The pile fabric is then treated, in its downward travel, by the pile reorientation means, generally indicated as the numeral 11, comprising of a flat spray nozzle 100 manufactured by Spraying Systems Company of Wheaton, Ill. (Model- Flat Jet, Part No. 3/8P1530). This nozzle can be of a variety of shapes such as conical, oblong, and so forth, but it is found that a flat nozzle is preferred. This flat spray nozzle creates a sheet of water directed against the back of the pile fabric 25. It is also believed that a spray transverse to the face of the fabric could achieve the same result by lifting the pile back into an upright position. The maximum possible range of values in pounds per square inch gauge is between 10 and 600. A more practical operating range is 30 to 200 p.s.i.g. with the preferred operating range being between 40 and 60 p.s.i.g. Another critical parameter is the minimum cross sectional dimension of the orifice. The maximum possible range of values for this parameter is between 0.000019 and 0.79 square inches. A more practical operating range is between 0.003 to 0.19 square inches with the preferred operating range being between 0.012 and 0.027 square inches.

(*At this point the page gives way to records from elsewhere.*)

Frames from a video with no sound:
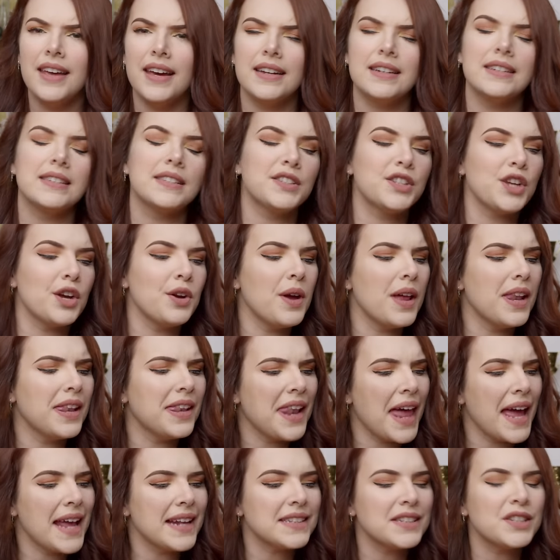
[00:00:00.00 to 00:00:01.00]
then, so
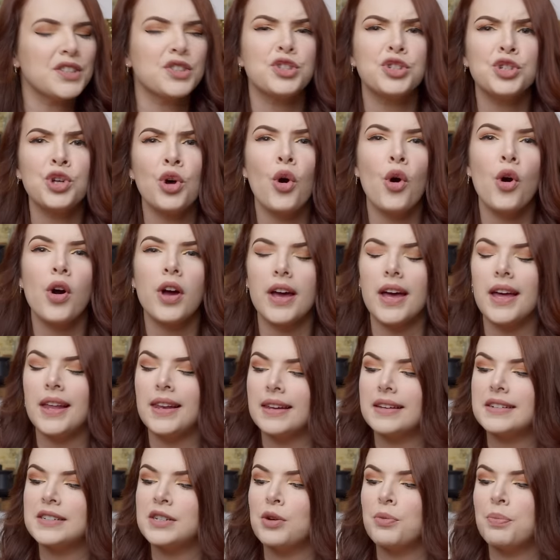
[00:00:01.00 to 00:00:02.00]
let's talk a
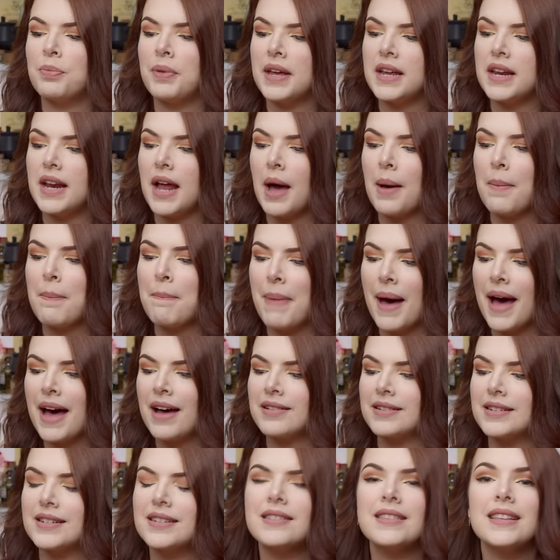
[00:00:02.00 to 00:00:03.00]
little bit
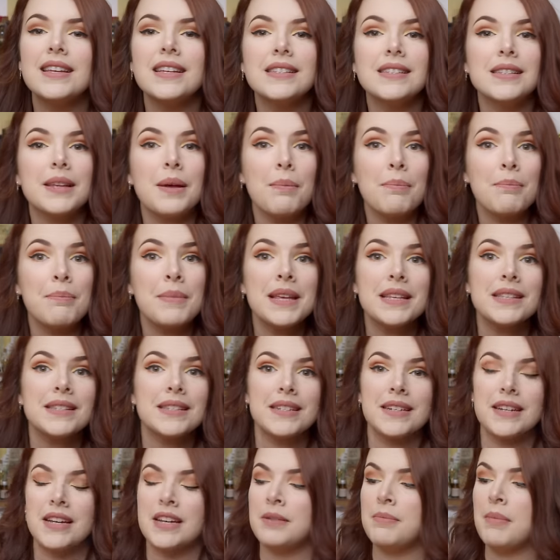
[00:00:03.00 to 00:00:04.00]
about this
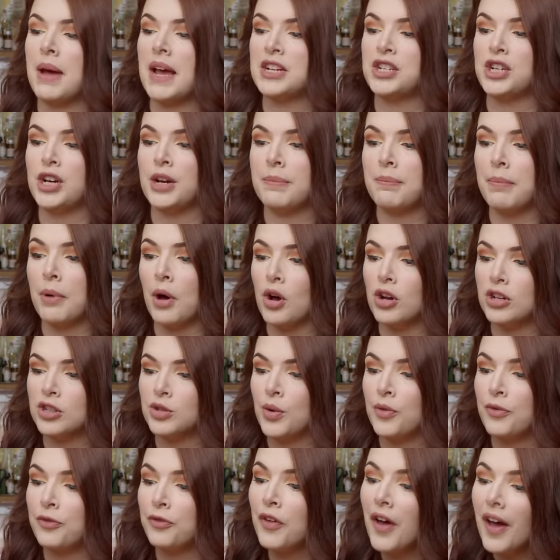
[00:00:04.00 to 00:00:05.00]
Mist and Magic box.
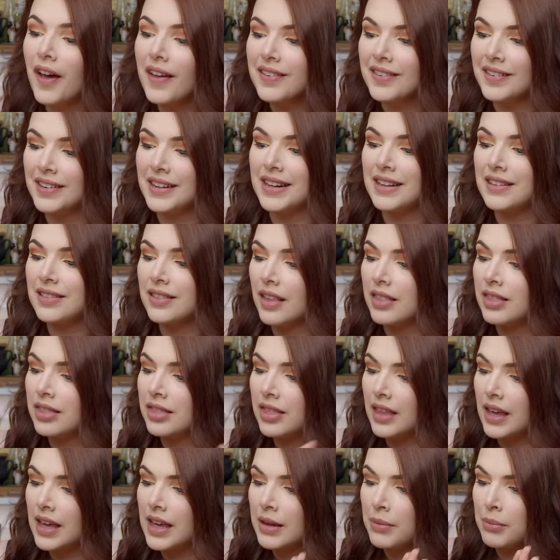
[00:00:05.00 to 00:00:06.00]
Well, firstly, the
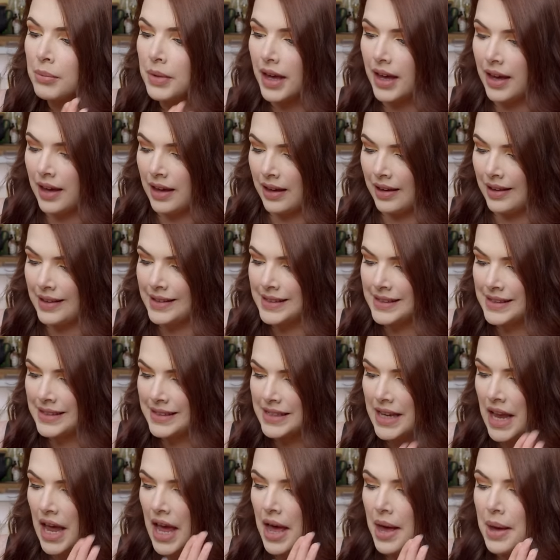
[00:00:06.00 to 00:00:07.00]
theme
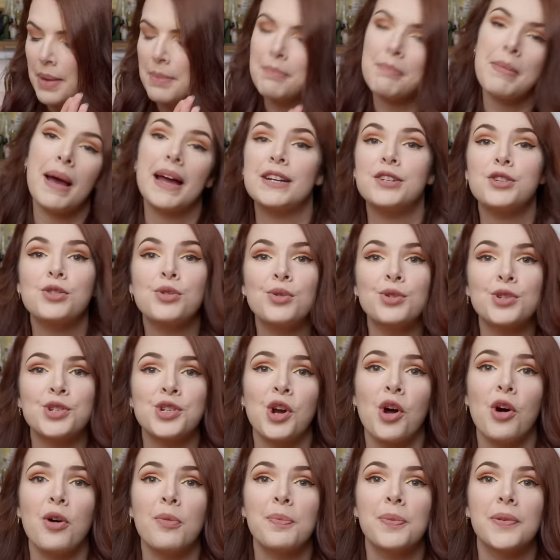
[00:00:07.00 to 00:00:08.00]
is magical
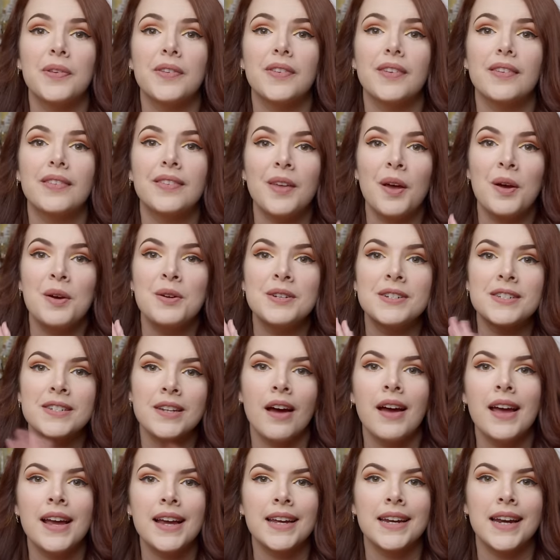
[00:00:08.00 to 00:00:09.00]
shops. So
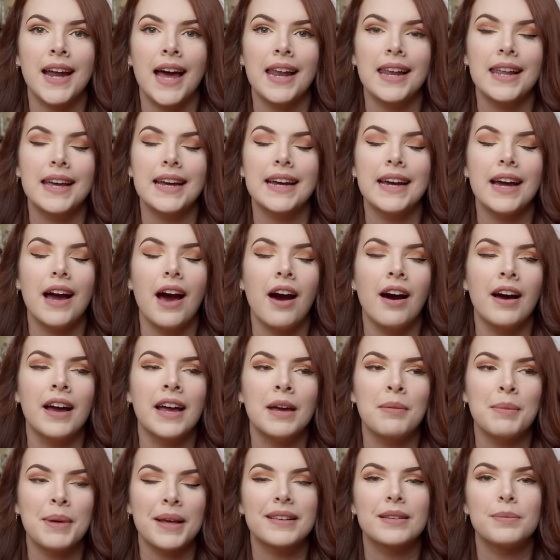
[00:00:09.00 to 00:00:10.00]
Diagon Alley, I
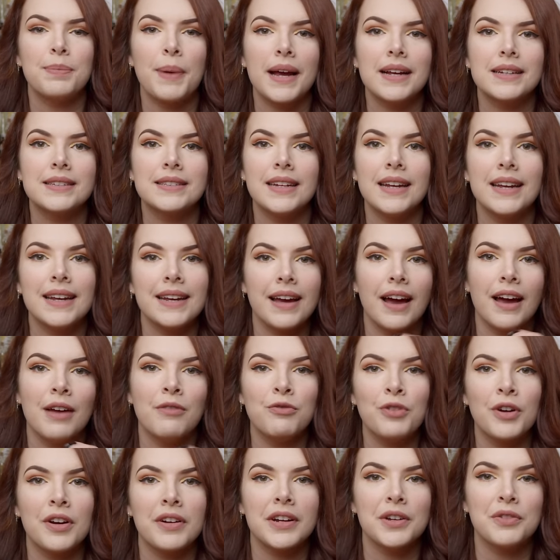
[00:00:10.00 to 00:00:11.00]
am expecting. I'm
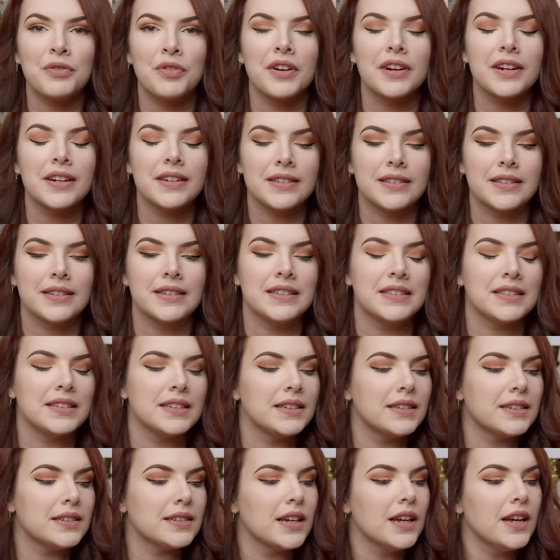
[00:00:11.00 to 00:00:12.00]
very, very
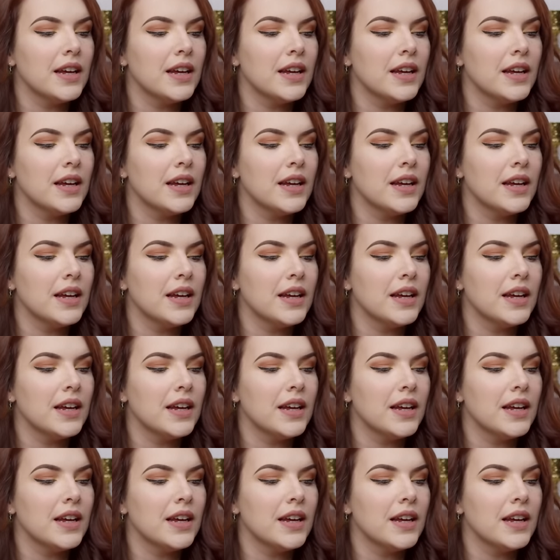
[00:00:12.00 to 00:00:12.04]
excited.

Still another important parameter is that of the distance of the pile fabric 25 to the spray nozzle 100. This distance has an outer range of 0.0625 to 24 inches with a more practical range of 1 to 15 inches and a preferred range of 4 to 10 inches as the optimal operating condition.
The only other critical parameter of this invention includes the angle of the spray nozzle 100 from a line normal to the back of the pile fabric 25. This angle has an outer limit of 0 to 70 degrees with a more practical range of 10 to 50 degrees and a preferred range of 20 to 40 degrees as the optimal operating condition. This angle is basically designated as the angle that is in alignment with the optimal orientation of the pile fabric 25. If sprayed from the front of the pile fabric 25, this angle has an outer limit of 90 to 45 degrees with a more practical range of 85 to 55 degrees and a preferred range of 80 to 60 degrees as the optimal operating condition. This angle is basically designated as the angle to lift the pile back into optimal orientation.
The flat spray nozzle 100 is supplied liquid, preferably water, from a manifold 102 that can be constructed of a variety of materials such as polyvinyl chloride, stainless steel, and so forth. The manifold 102 is threadedly attached to the flat spray nozzle in the preferred embodiment, which is shown in greater detail in FIG. 2.
After receiving the spray treatment, the pile fabric 25 is once again redirected by seventh idler roll 27 into a horizontal plane. The pile fabric 25 is then guided upward vertically by the eighth and ninth dual idler wheels 28 and 29, respectively, while being simultaneously held in position. The pile fabric 25 then passes over tenth idler roll 32 for horizontal entry into the drying chamber 40 comprising of a series of steam cans. An example of a "steam can" heating element is that of a steam heated plate disclosed in commonly assigned U.S. Pat. No. 4,947,528 entitled "Method and Apparatus to Erect Pile Fiber" and issued on Aug. 14, 1990. The disclosure thereof is incorporated herein by reference for full description and clear understanding of the improved features of the present invention. Each steam can is typically held at 280 degrees Fahrenheit.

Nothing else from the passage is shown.